**What is expected:** The full set of entries below, restated word for word and stripped of images, is the expected result.
BEGIN Dataset
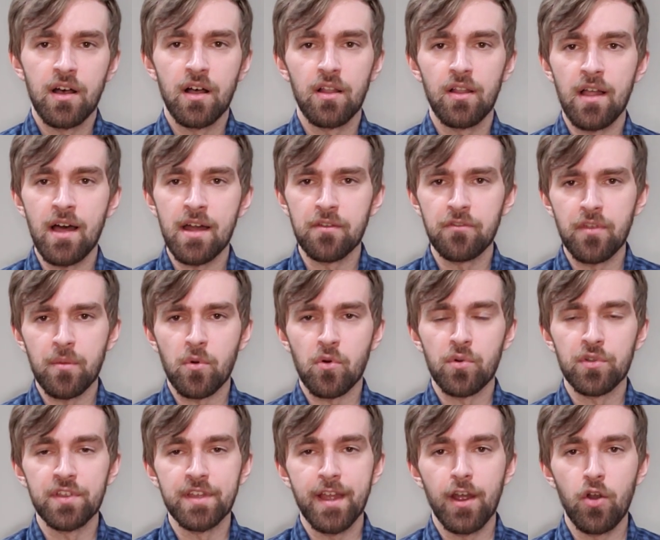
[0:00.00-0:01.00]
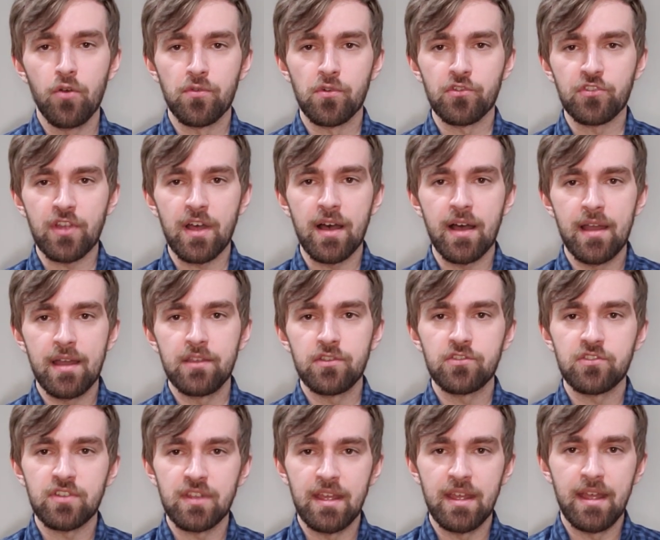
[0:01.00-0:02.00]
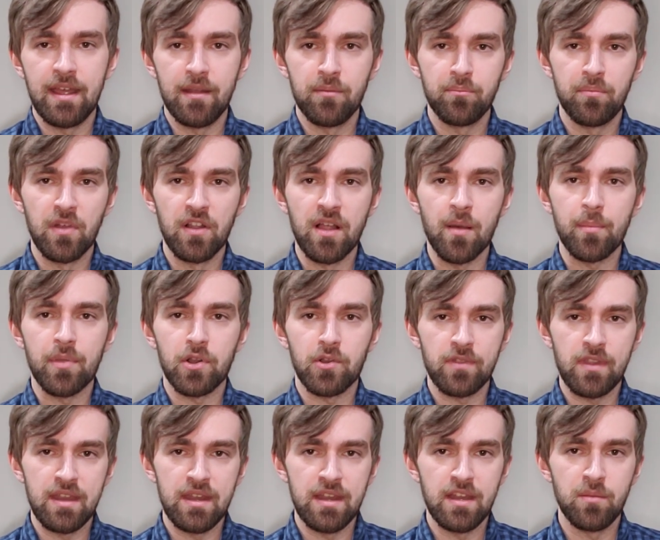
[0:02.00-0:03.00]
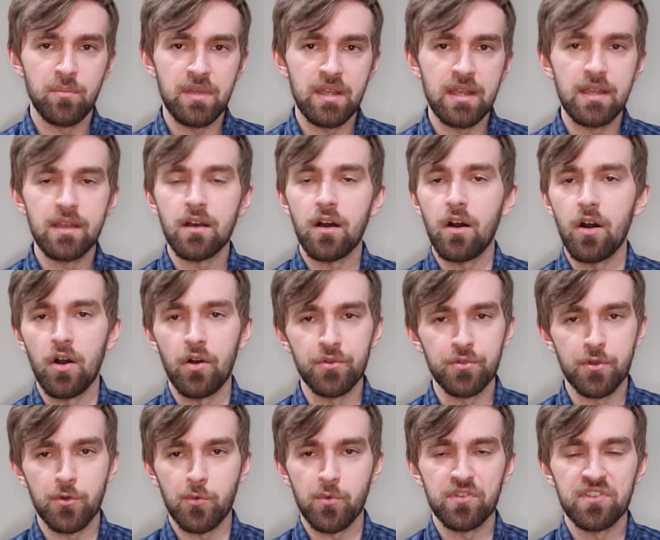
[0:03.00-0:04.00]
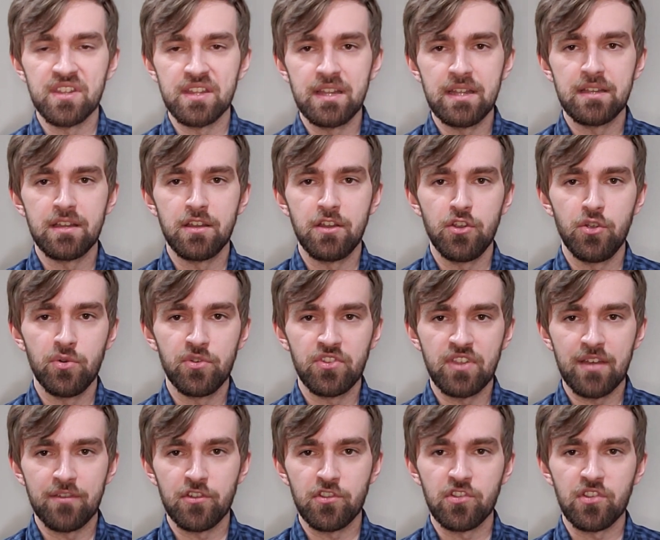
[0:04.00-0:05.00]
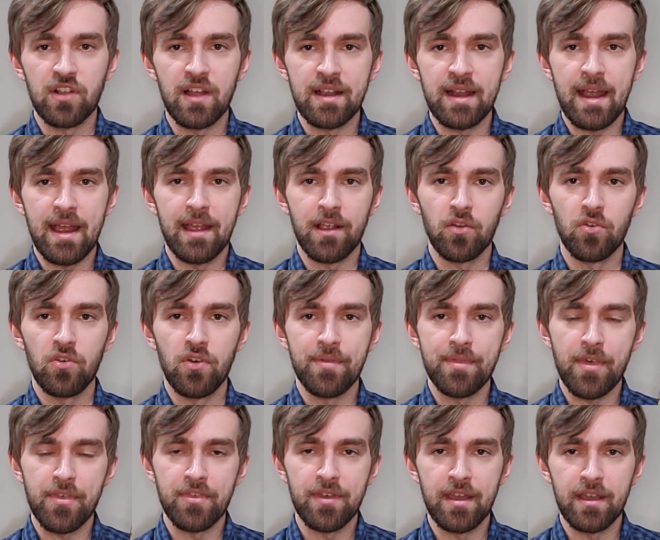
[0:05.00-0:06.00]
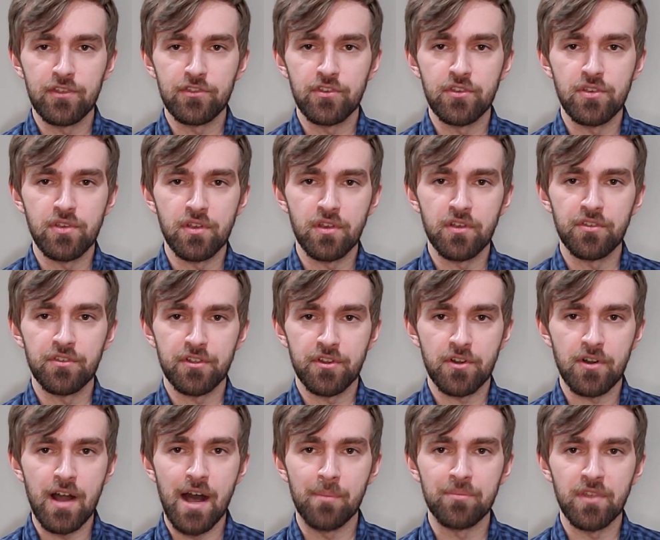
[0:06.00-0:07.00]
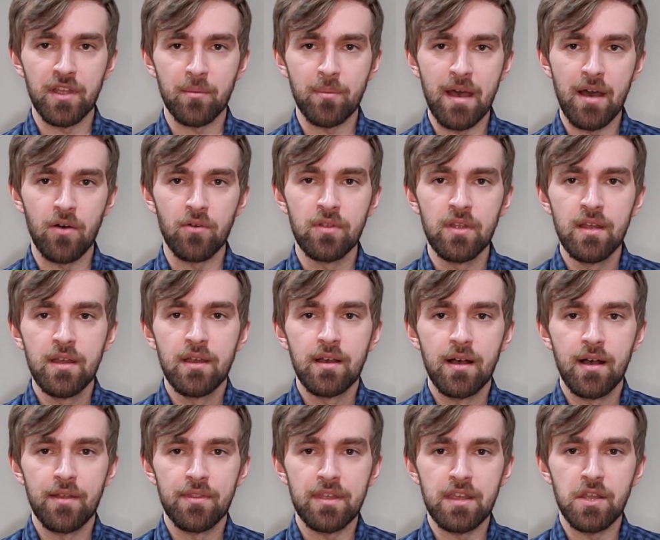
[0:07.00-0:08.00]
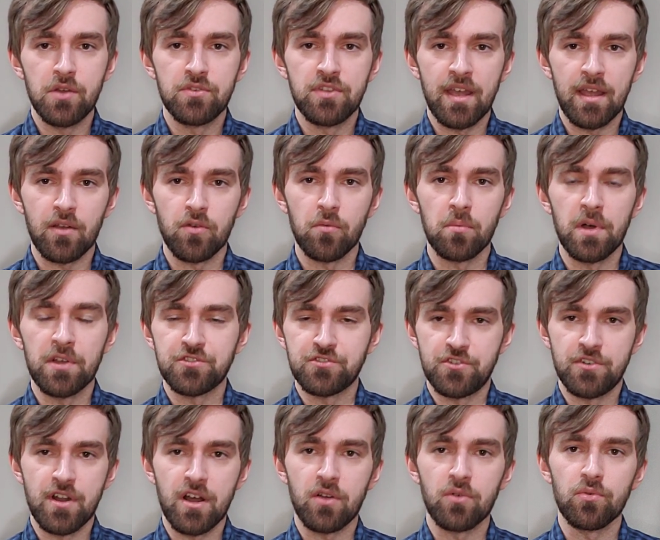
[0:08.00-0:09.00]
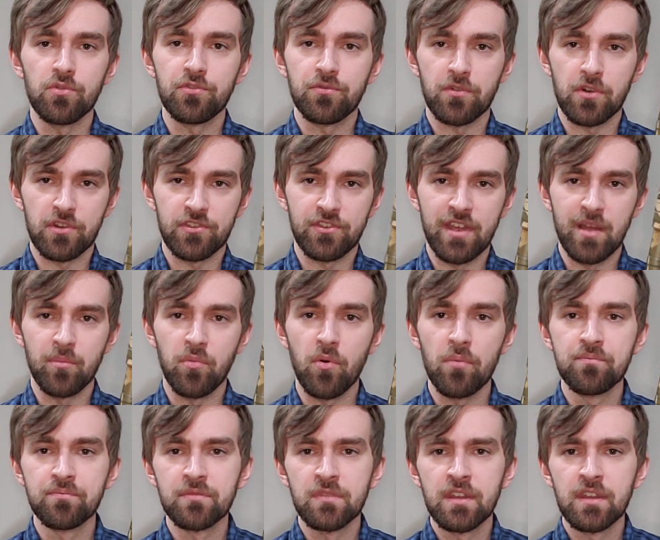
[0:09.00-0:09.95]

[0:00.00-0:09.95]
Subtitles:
A lot of them are really oversized and a lot bigger than they need to be. All you really need to do is give a slight angle on the thing so you can clear your optic mount. The EOTech will bust your knuckles, for example.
END Dataset
**Exercise response:**
[0:00.00-0:01.00]
[0:01.00-0:02.00]
[0:02.00-0:03.00]
[0:03.00-0:04.00]
[0:04.00-0:05.00]
[0:05.00-0:06.00]
[0:06.00-0:07.00]
[0:07.00-0:08.00]
[0:08.00-0:09.00]
[0:09.00-0:09.95]

[0:00.00-0:09.95]
Subtitles:
A lot of them are really oversized and a lot bigger than they need to be. All you really need to do is give a slight angle on the thing so you can clear your optic mount. The EOTech will bust your knuckles, for example.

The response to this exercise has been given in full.